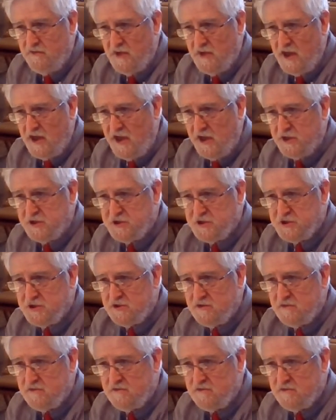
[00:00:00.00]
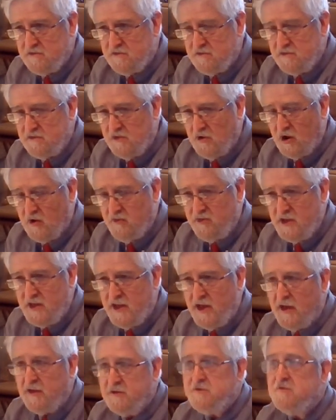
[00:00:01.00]
H, or B
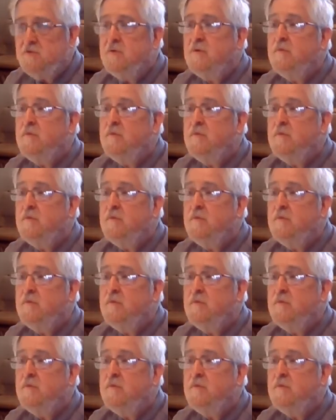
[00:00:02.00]
natural.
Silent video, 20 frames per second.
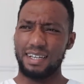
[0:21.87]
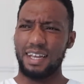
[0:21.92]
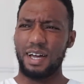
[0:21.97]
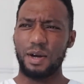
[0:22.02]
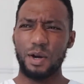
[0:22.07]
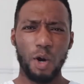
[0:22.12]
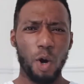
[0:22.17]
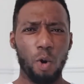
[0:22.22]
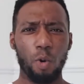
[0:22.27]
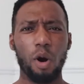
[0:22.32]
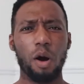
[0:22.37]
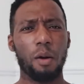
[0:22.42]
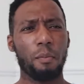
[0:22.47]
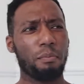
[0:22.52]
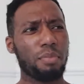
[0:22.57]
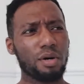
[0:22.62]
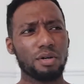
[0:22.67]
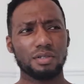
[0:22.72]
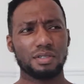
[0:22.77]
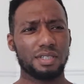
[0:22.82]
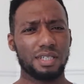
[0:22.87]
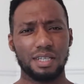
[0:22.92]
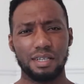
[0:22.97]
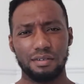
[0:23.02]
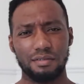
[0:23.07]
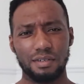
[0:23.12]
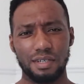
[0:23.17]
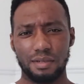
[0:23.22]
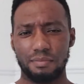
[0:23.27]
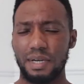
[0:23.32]
Like, what books did
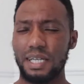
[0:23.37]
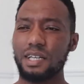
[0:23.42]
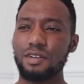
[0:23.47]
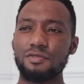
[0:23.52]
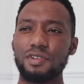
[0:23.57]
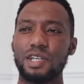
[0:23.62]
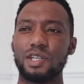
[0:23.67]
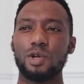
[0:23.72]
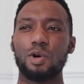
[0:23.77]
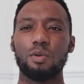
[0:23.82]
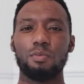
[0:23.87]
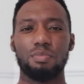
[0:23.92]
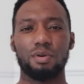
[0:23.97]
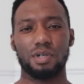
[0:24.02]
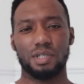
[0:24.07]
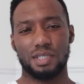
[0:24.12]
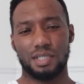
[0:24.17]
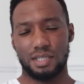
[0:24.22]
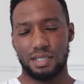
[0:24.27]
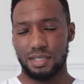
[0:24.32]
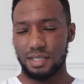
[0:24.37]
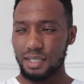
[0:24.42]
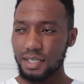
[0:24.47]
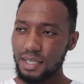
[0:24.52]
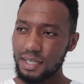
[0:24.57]
he read? Man didn't read no books.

┄┄┄┄┄┄┄┄┄┄

# Exercise directions
Only the lines from the one containing "Silent video, 20 frames per second." through the last line of the material should be returned, exactly and without pictures.

# Task output
Silent video, 20 frames per second.
[0:21.87]
[0:21.92]
[0:21.97]
[0:22.02]
[0:22.07]
[0:22.12]
[0:22.17]
[0:22.22]
[0:22.27]
[0:22.32]
[0:22.37]
[0:22.42]
[0:22.47]
[0:22.52]
[0:22.57]
[0:22.62]
[0:22.67]
[0:22.72]
[0:22.77]
[0:22.82]
[0:22.87]
[0:22.92]
[0:22.97]
[0:23.02]
[0:23.07]
[0:23.12]
[0:23.17]
[0:23.22]
[0:23.27]
[0:23.32]
Like, what books did
[0:23.37]
[0:23.42]
[0:23.47]
[0:23.52]
[0:23.57]
[0:23.62]
[0:23.67]
[0:23.72]
[0:23.77]
[0:23.82]
[0:23.87]
[0:23.92]
[0:23.97]
[0:24.02]
[0:24.07]
[0:24.12]
[0:24.17]
[0:24.22]
[0:24.27]
[0:24.32]
[0:24.37]
[0:24.42]
[0:24.47]
[0:24.52]
[0:24.57]
he read? Man didn't read no books.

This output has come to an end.